DATASET ENTRIES Block Start

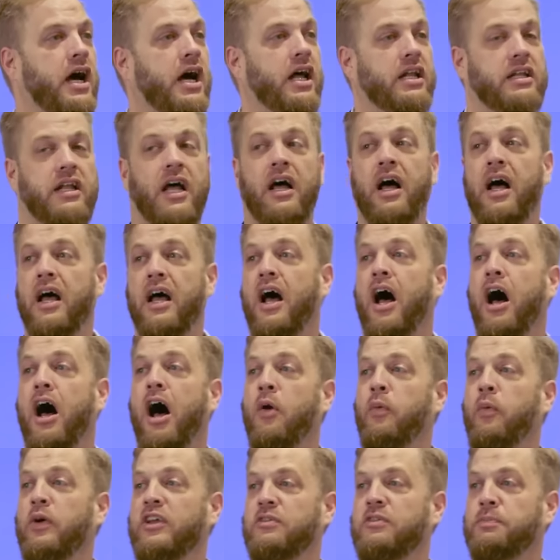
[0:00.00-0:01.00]
Allah
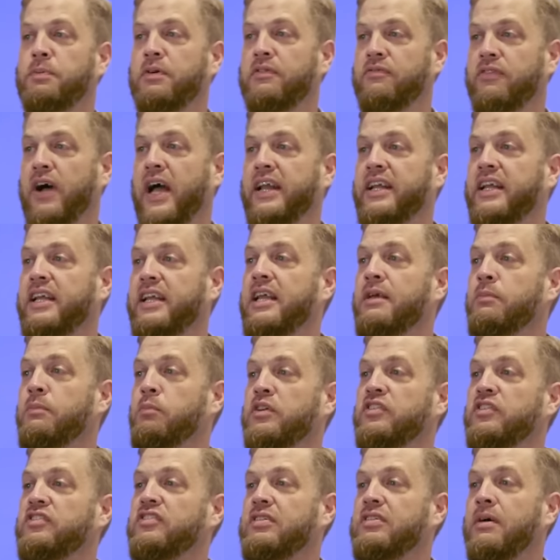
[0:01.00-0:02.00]
always provided
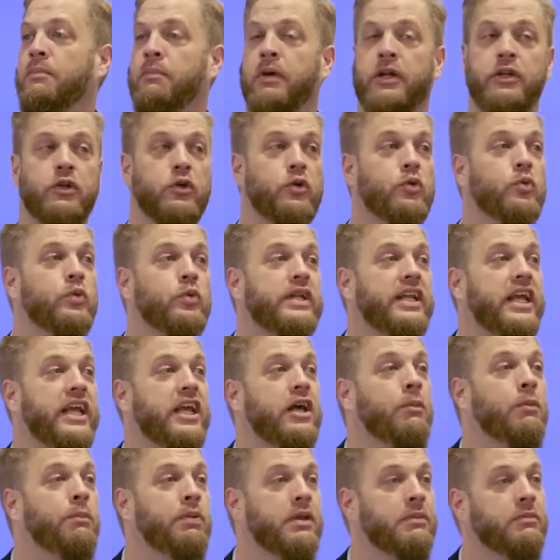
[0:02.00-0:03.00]
him with someone who would
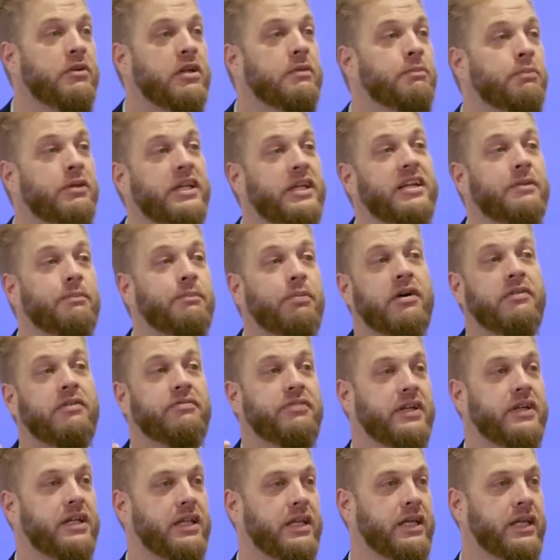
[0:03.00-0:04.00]
help him complete it
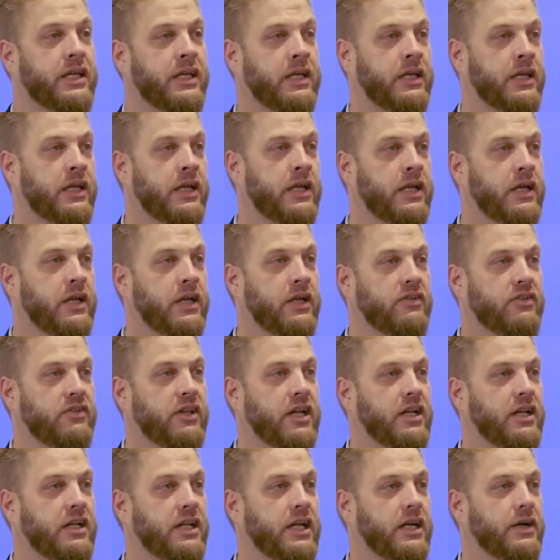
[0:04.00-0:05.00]
perfectly.
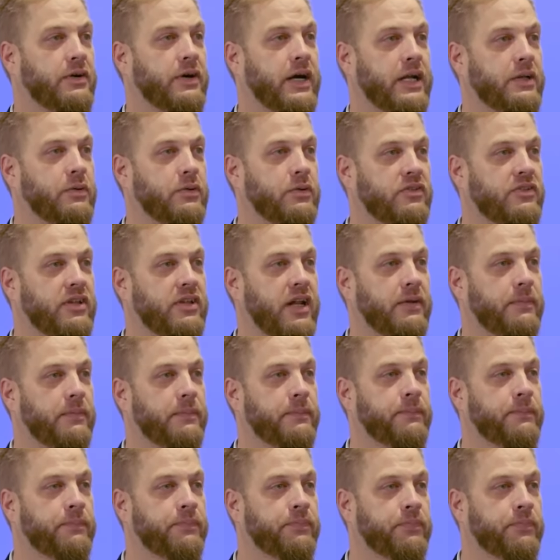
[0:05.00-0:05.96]
Sallallahu Alaihi Wasallam.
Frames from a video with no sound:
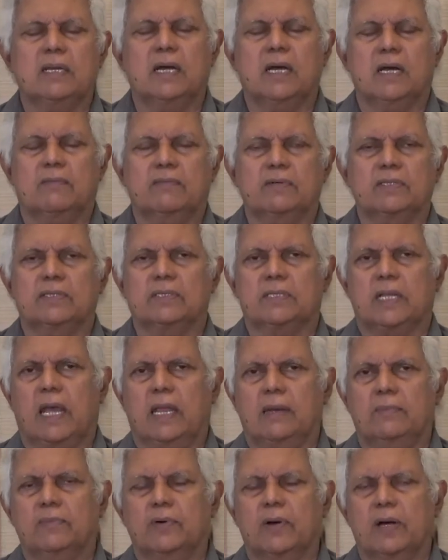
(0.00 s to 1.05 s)
a harvest
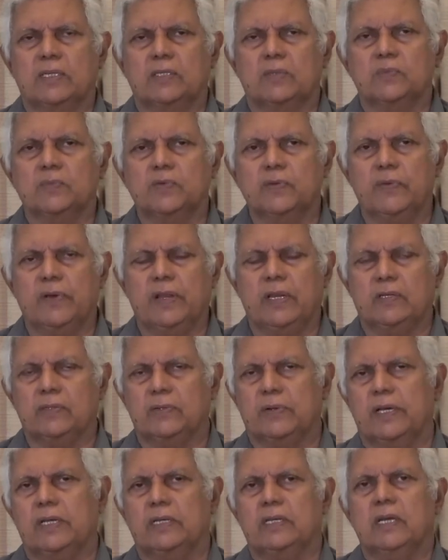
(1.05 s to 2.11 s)
and Boaz moved
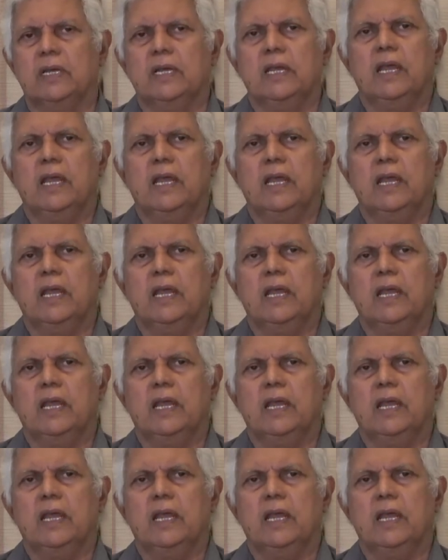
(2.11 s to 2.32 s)
into it.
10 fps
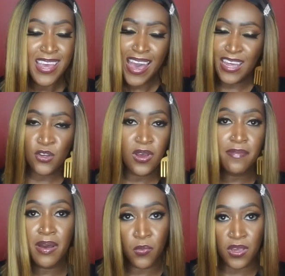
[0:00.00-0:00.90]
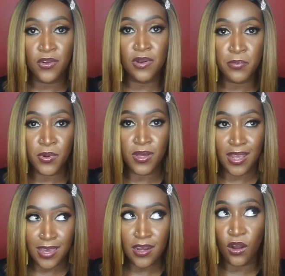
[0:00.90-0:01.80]
I do have my wig grip on. I
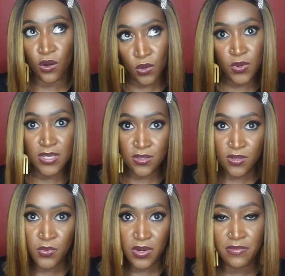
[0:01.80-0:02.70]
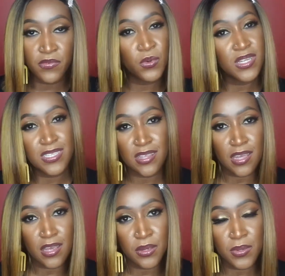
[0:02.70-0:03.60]
kind of always do when I'm reviewing a
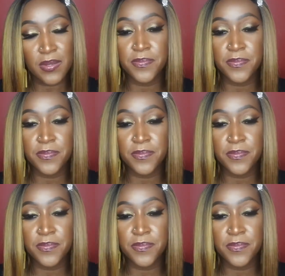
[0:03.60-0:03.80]
synthetic unit.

DATASET ENTRIES Block End

In the answer, repeat exactly the lines from the top of the entries above through the line with "[0:00.00-0:00.90]", and leave pictures out of it.

[0:00.00-0:01.00]
Allah
[0:01.00-0:02.00]
always provided
[0:02.00-0:03.00]
him with someone who would
[0:03.00-0:04.00]
help him complete it
[0:04.00-0:05.00]
perfectly.
[0:05.00-0:05.96]
Sallallahu Alaihi Wasallam.
Frames from a video with no sound:
(0.00 s to 1.05 s)
a harvest
(1.05 s to 2.11 s)
and Boaz moved
(2.11 s to 2.32 s)
into it.
10 fps
[0:00.00-0:00.90]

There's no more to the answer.